Whatever your writing level, whatever your genre, there’s something for you at the SDSU Writers’ Conference. The 33rd annual conference is Jan. 20-22, 2017 at the San Diego Marriott Mission Valley, with award-winning, best-selling, and thrilling keynote speakers R.L. Stine, J.A. Jance, and Jonathan Maberry. Learn from their insights, and the expertise offered in 40+ workshops on the craft and the business of writing.
Best of all, get direct feedback on your writing (Advance Reading) and pitch (Consultation) with up to five agents or editors of your choice. The SDSU Writers’ Conference was among the first to pioneer these 1:1 appointments, giving you unprecedented access to top-tier publishing professionals — many of whom interact with unpublished authors only through conferences.
The distinguished faculty this year includes Melissa Edwards, an agent with Stonesong literary agency in New York:
1. What’s the best advice you can give to writers who are polishing their pitches, query letters and first 10 pages of their manuscripts in preparation for the upcoming SDSU Writers’ Conference?
Research, research, research. You can never know too much or be too prepared. Look up the wish lists of the agents and editors you’re planning to meet. “The More You Know” is more than just a very useable gif; it’s a way of life.
2. Can you share one of the best/worst opening lines from query letters you’ve received?
Worst: “This book doesn’t have what you’d call a plot.” That’s not going to work!
3. How did you make the transition from litigation attorney to literary agent?

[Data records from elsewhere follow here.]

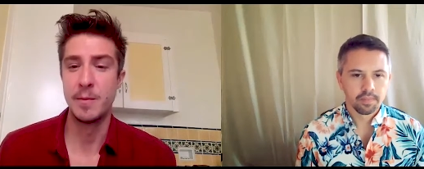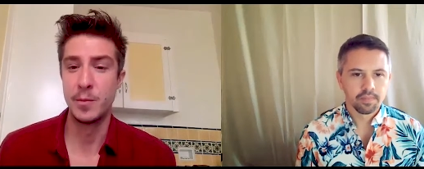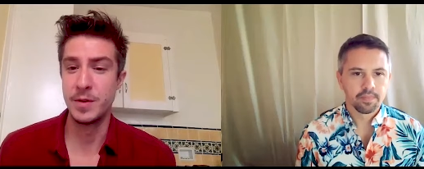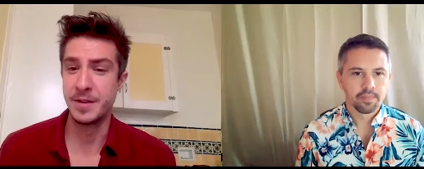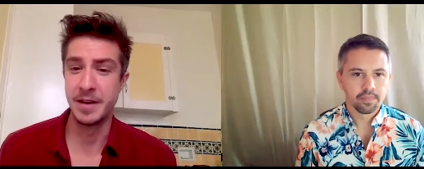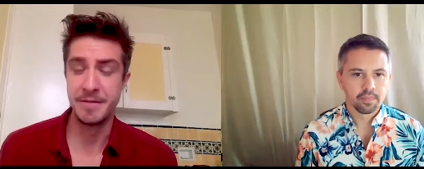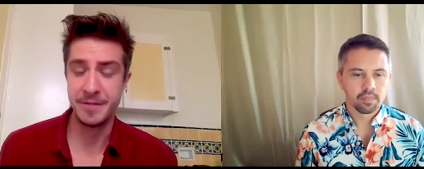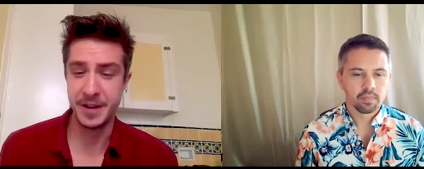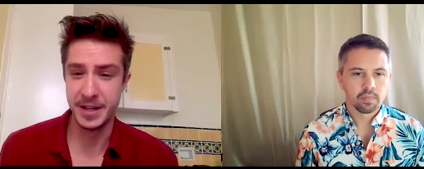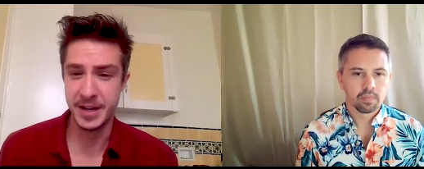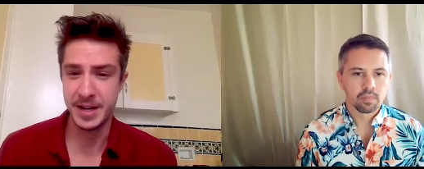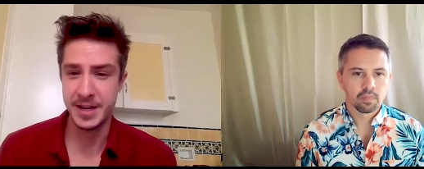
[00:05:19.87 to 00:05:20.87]
Speaker 1: We've done
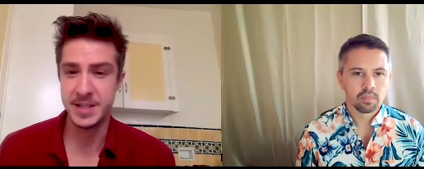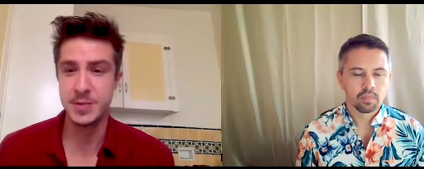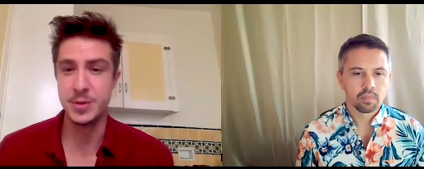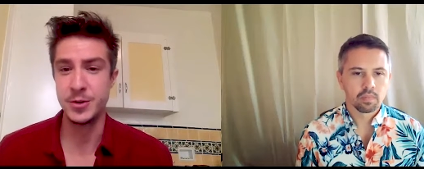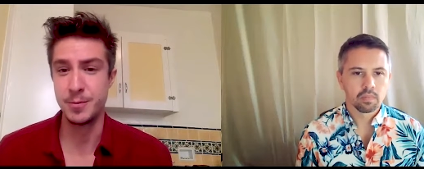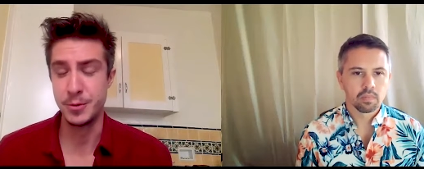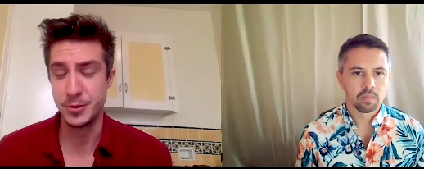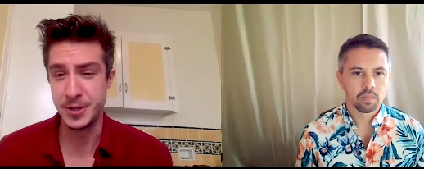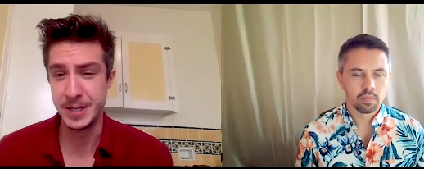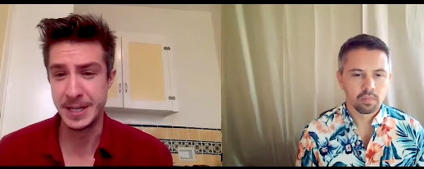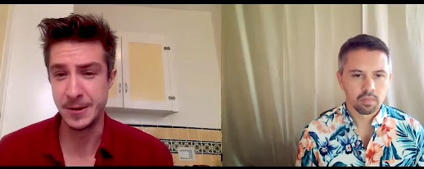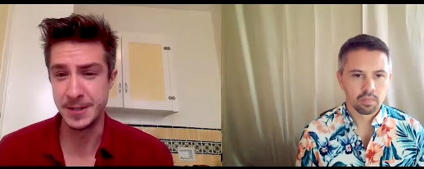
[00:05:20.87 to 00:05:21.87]
villas, we do
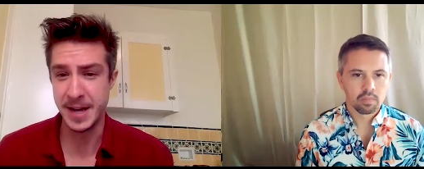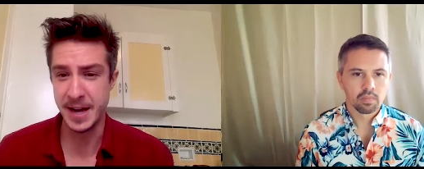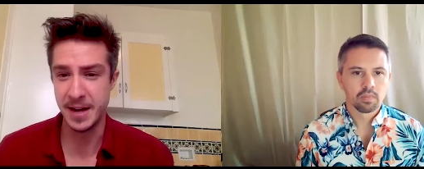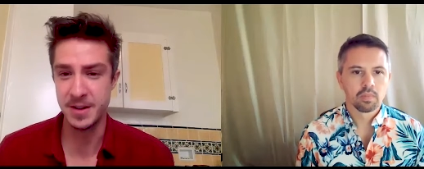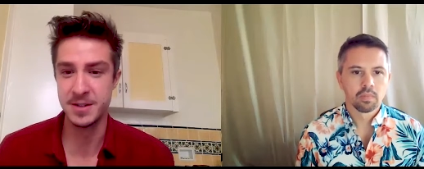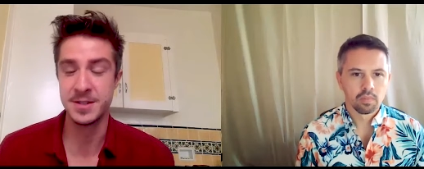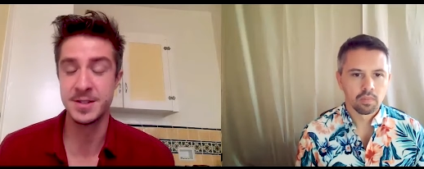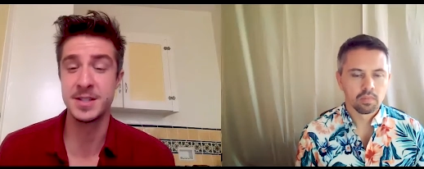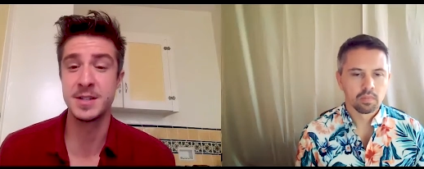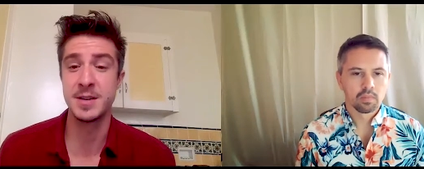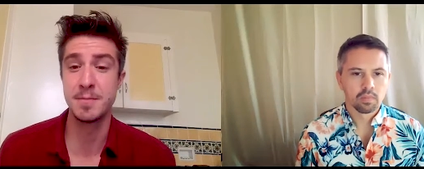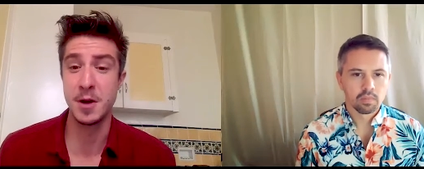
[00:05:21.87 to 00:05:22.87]
boutique
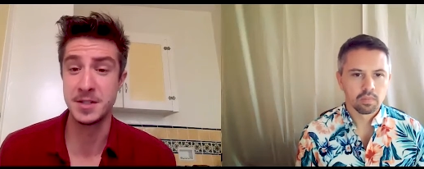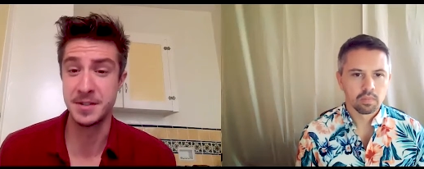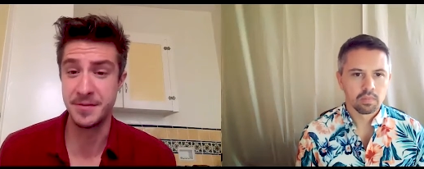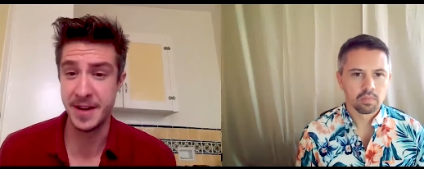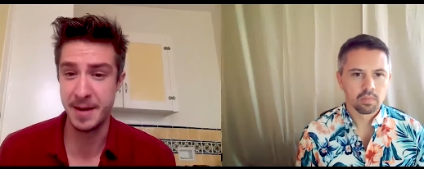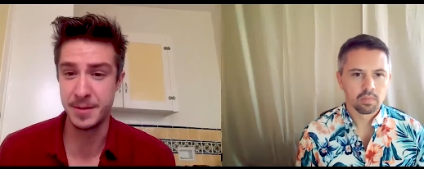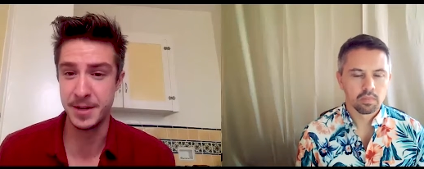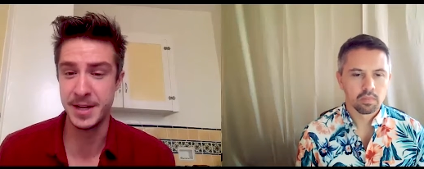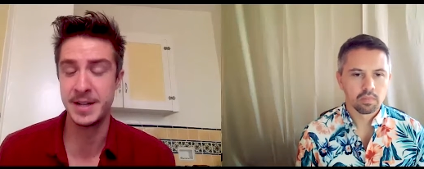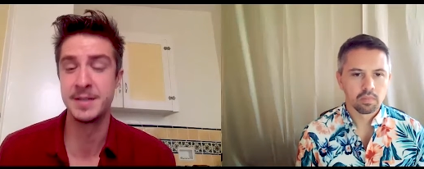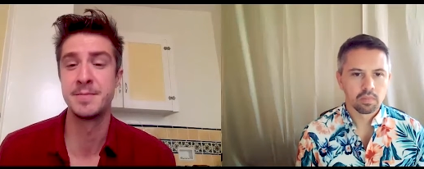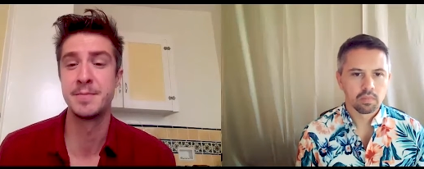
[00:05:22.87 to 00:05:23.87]
hotels,
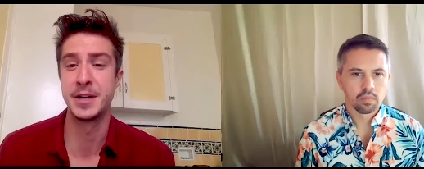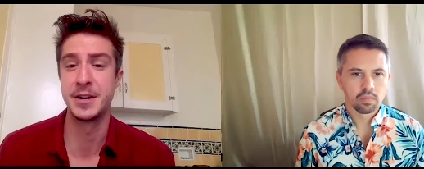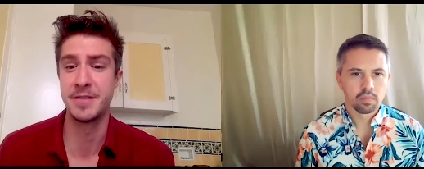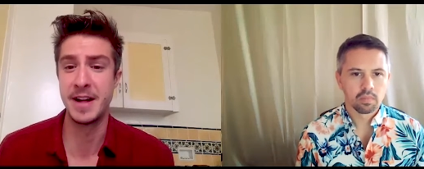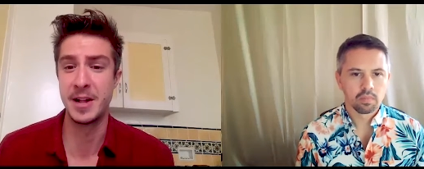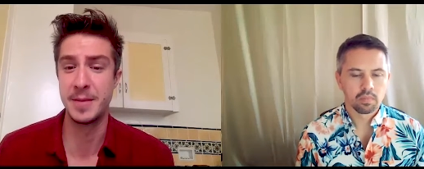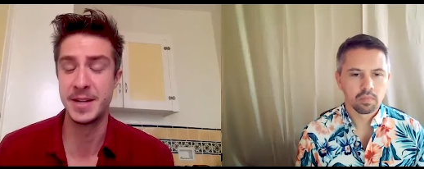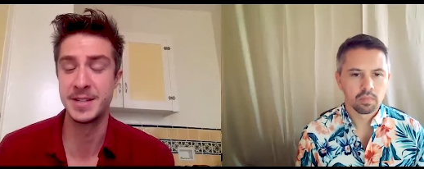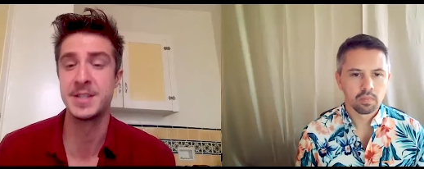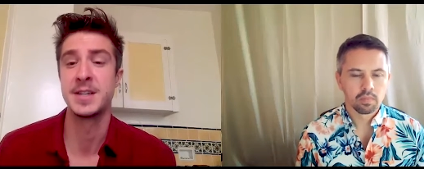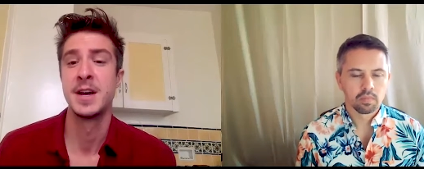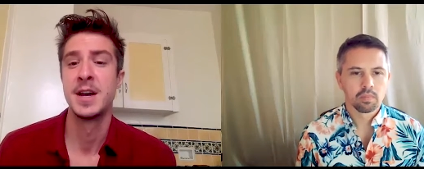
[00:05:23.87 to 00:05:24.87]
multifamily, bigger
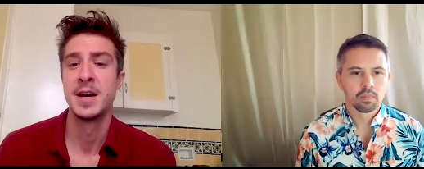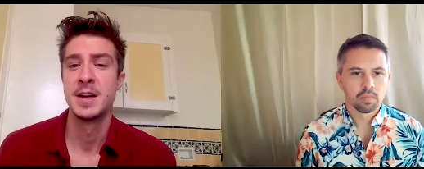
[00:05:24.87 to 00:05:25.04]
developments.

When I was practicing law, I had this dreamy impression of being a literary agent — all author acknowledgements and beautiful prose in manuscript form. I emailed Harlan Coben’s agent (because I love him so) to ask her about her job. I wanted to know more practical information about the career itself. The timing worked out quite well, as she was looking for a new agency assistant. Regardless of my legal experience, I started from the bottom and learned about the industry from the ground up.

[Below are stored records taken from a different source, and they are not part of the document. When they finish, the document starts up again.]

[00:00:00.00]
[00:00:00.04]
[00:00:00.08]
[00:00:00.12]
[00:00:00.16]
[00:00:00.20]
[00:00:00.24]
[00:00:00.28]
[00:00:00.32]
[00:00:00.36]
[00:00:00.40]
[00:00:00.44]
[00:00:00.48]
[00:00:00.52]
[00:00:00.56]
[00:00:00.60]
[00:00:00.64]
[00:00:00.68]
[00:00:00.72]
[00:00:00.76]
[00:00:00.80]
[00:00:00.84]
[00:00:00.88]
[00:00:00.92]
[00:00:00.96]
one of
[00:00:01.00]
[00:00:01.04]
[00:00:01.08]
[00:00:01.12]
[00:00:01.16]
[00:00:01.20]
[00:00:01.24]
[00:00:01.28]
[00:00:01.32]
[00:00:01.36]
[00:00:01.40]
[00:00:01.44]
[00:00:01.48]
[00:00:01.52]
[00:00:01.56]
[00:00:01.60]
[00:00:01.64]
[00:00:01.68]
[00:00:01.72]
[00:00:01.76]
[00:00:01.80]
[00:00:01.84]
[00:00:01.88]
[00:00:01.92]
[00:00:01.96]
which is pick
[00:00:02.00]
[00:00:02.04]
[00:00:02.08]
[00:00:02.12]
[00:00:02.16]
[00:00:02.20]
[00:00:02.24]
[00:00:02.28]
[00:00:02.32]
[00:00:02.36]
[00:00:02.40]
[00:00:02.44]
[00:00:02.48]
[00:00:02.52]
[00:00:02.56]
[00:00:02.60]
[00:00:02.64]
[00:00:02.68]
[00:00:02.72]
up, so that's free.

4. What’s the first book that spoke to you as a young reader?
My typical answer for this question is Ella Enchanted by Gail Carson Levine. It was the first time I could see a book play out in my head, like my own personal movie! But recently, I was bobbing around Amazon when I saw the cover for The View from Saturday by E.L. Konigsburg. It brought me back so intensely to childhood. I remember the particular experience of laughing along with the characters, and experiencing their pain, and wanting to remain close with them after the book ended. That’s what I want to find in middle grade now — those classic novels that express timeless themes in varied and interesting ways.
5. If you had to choose only one, what’s your favorite book?
Nope. (But if a gun is to my head Persuasion by Jane Austen.)
6. What do you hope to find at the 33rd Annual SDSU Writers’ Conference?
Of course, I hope to find clients who write incredibly beautiful prose, gripping plots, and life-like dialogue!